# [Goal of the exercise]
The records below must be copied in full; omit the images.

# [Data shown]
%%

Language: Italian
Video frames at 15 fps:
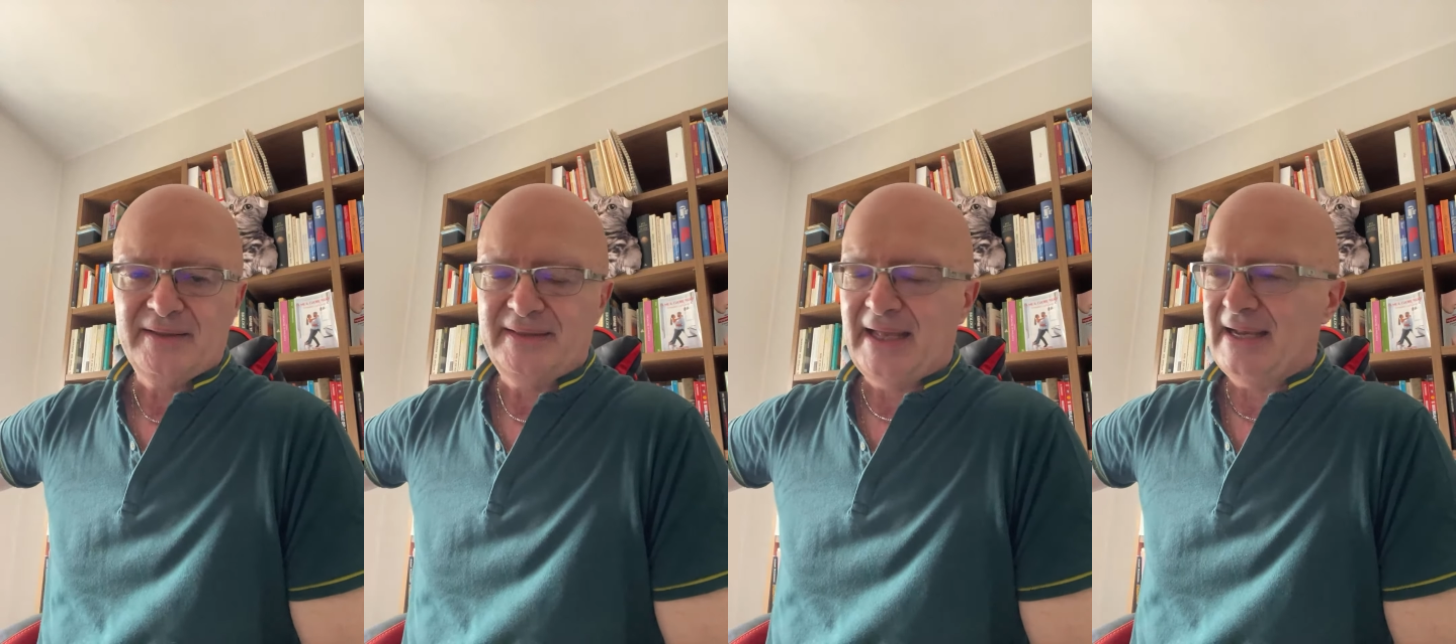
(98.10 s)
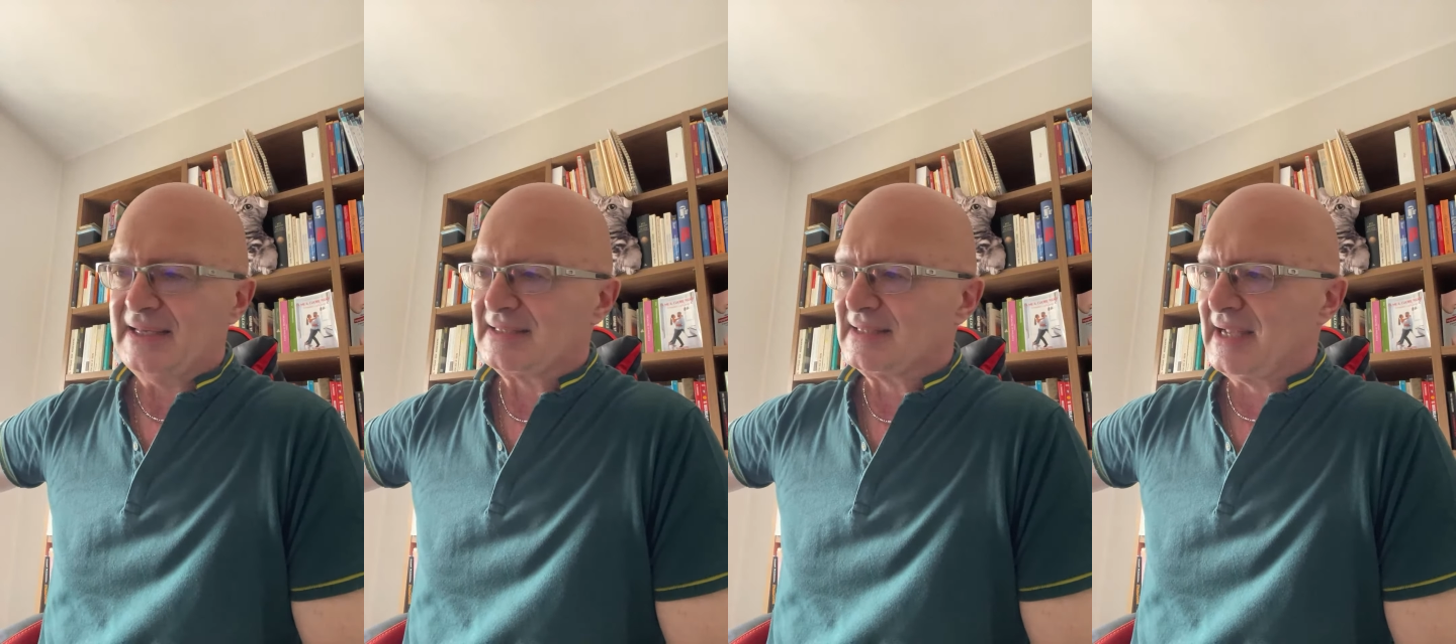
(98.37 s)

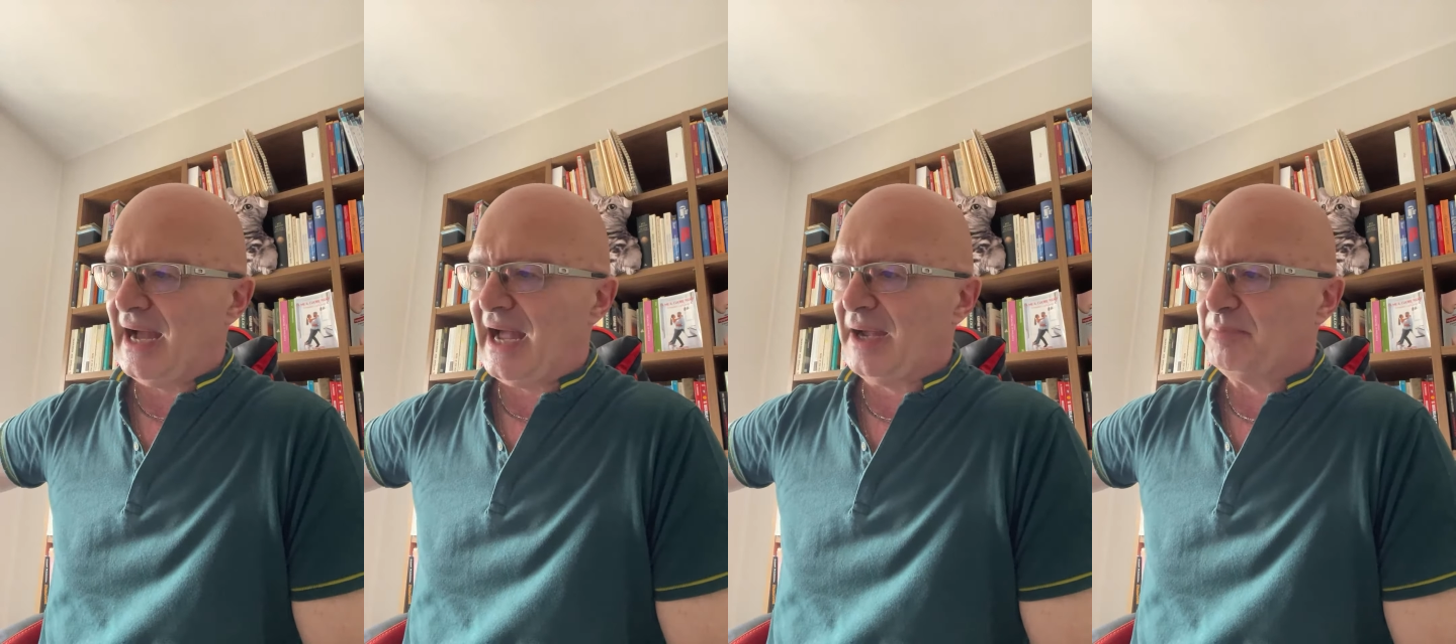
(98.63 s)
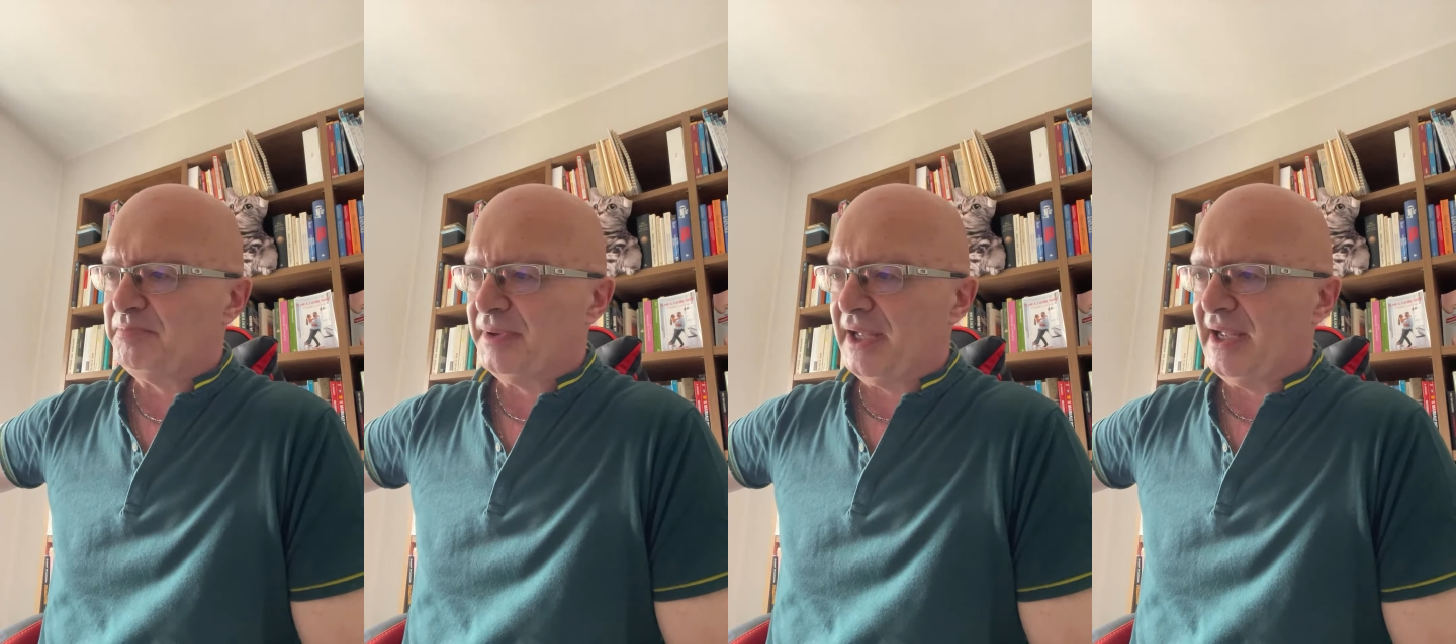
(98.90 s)
delle
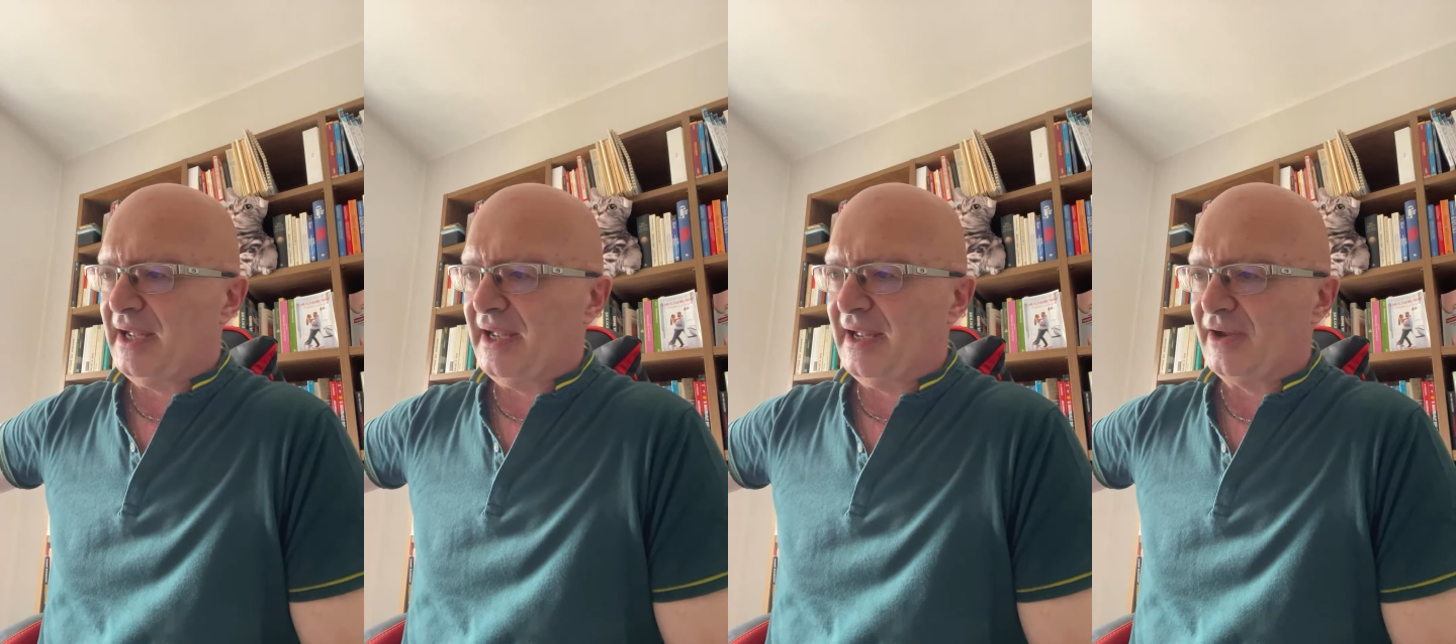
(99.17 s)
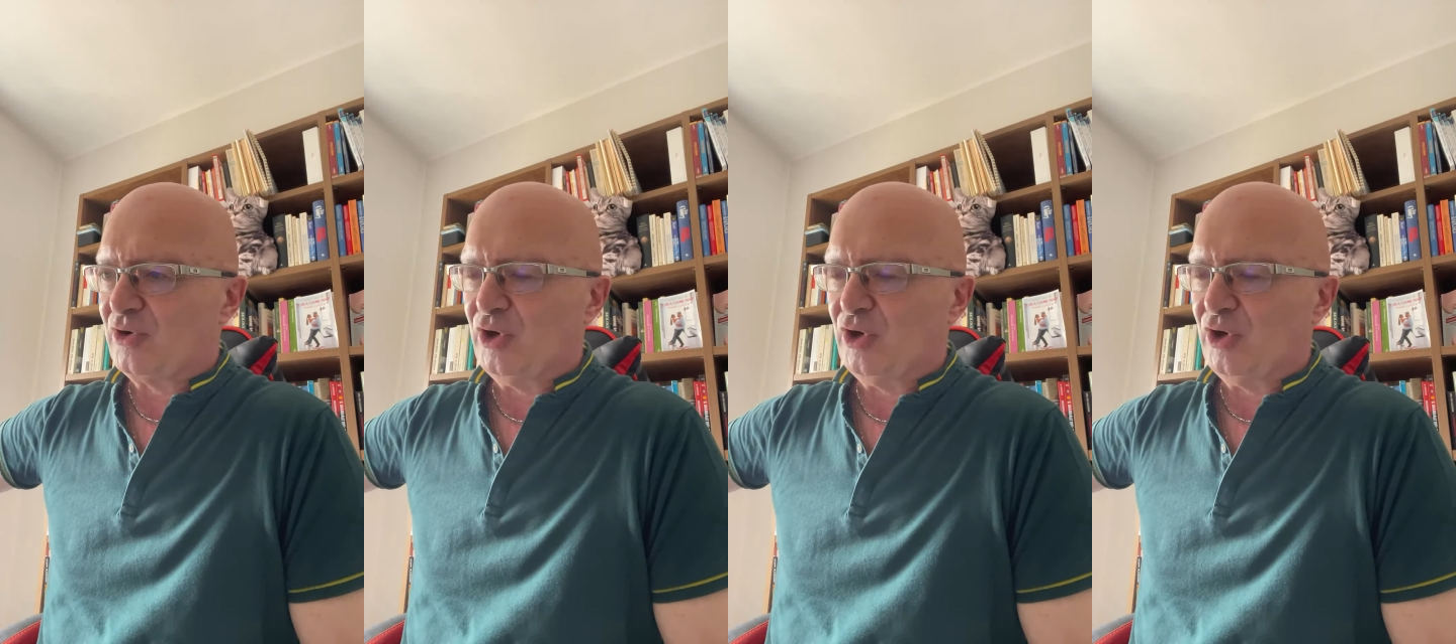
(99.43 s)
scarpe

%%

# [Solution to this problem]
Language: Italian
Video frames at 15 fps:
(98.10 s)
(98.37 s)

(98.63 s)
(98.90 s)
delle
(99.17 s)
(99.43 s)
scarpe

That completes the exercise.